Va a recoger los huevos de las gallinas, así le hace una tortilla con perejil y cebollas, que a su hermana le encanta. Vuelve. Matilde sigue descansando.
Ordeña las cabras. Matilde duerme.
Prepara para hacer el queso. Matilde no se despierta…
Berta se sienta en el patio, entre sus rosales y sus geranios, se toma todo el café de Matilde. El perro se le echa encima haciendo por abrazarla, compartiendo el sentimiento.
Las gallinas han dejado de cacarear, los gallos ya saben que no hay nadie a quien despertar, las cabras no darán leche hoy.
Los vecinos no tardarán en llegar, lo adivinarán por lo callados que están los animales, prudentes.
Berta sabe vivir sola, lo hizo durante muchos años, entre la muerte de su marido y la enfermedad de su hermana, pero lo que no sabe es que no tendrá a quien contarle hoy cómo le quedó el queso; cómo han madurado los nísperos —«no se te ocurra mezclarlos con leche, que se te corta en la barriga»—; cómo están echando flores las rosas —«van a estar bonitas para enramar las cruces de mayo»—; «¿cómo pasaste la noche?»; «¿hiciste potaje?». Berta no sabe vivir sin tener a quien cuidar —siempre cuidó de su hermana más chica—, para ella es lo mismo que no tener a quien amar: ¿cómo se vive sin amar?
Ella tiene sus animales y sus matas. También tiene la puerta de su casa, esa que la ha invitado a amanecer cada día, que no es poco.

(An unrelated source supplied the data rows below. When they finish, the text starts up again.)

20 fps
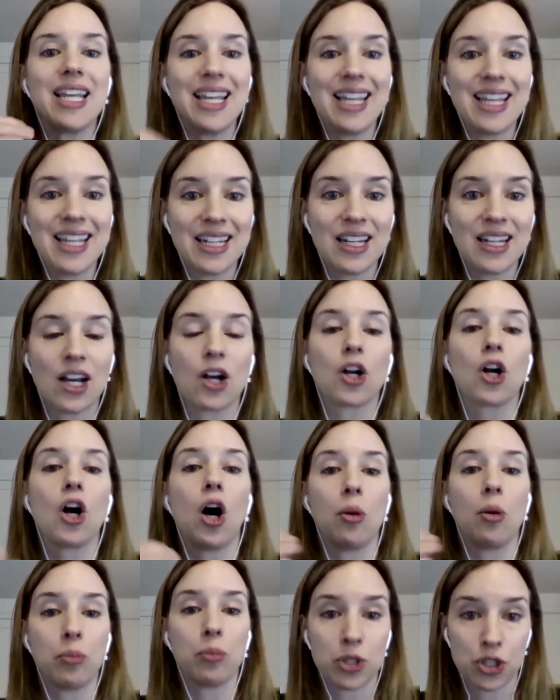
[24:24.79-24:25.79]
in
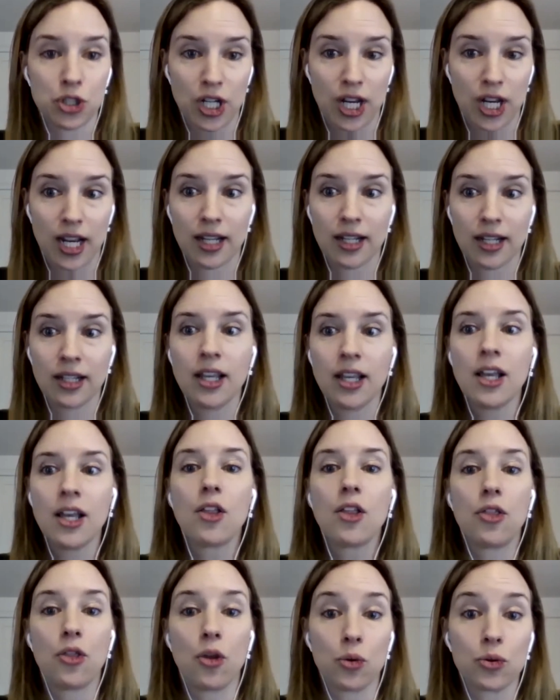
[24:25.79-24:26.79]
accomplishing
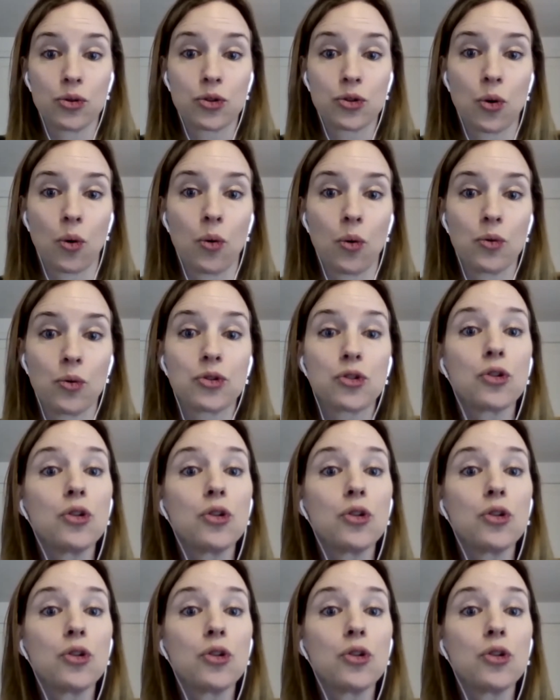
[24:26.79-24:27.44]
those goals.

Desde que se quedó sola, ha seguido con la costumbre de conversar con su hermana antes de dormirse, así le cuenta cómo le ha ido el día. Piensa que es bueno para las dos. Luego ha extendido la costumbre de hablar con la hermana por la mañana, y le sirve el café como a ella le gustaba. Después, en el patio le cuenta lo floridos que están los geranios y lo bien que se están dando las rosas. Mientras hace el queso, le comenta a cuánto se lo han pagado los guiris, de tanto que les gustó…

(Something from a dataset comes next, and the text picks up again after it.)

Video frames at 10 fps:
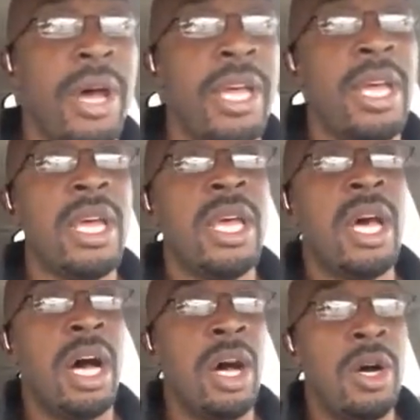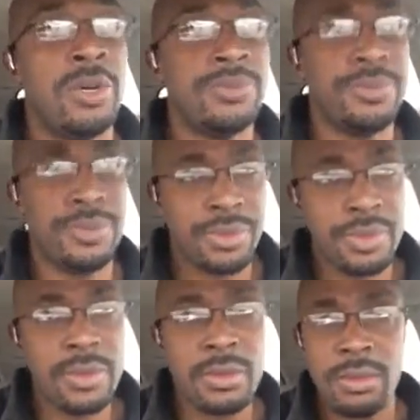But
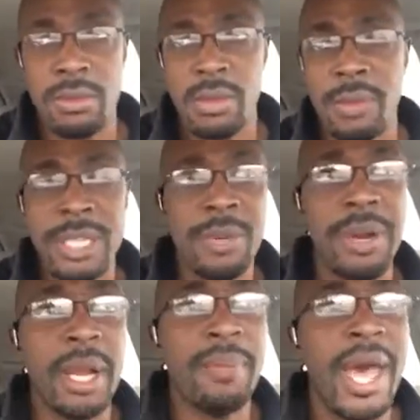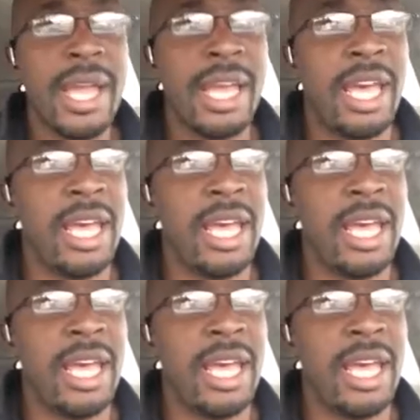to bring it back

La verdad es que no le queda tiempo para visitar a los vecinos, que no han reparado en esta nueva manía de Berta, ocupados en sus propias manías de viejos, así que casi no sale de sus dominios. Ella en su casa lo tiene todo, y lo que no, se lo inventa atravesando la puerta que ilumina su mundo.
Relato lleno de nostalgia y cariño. Sigue así.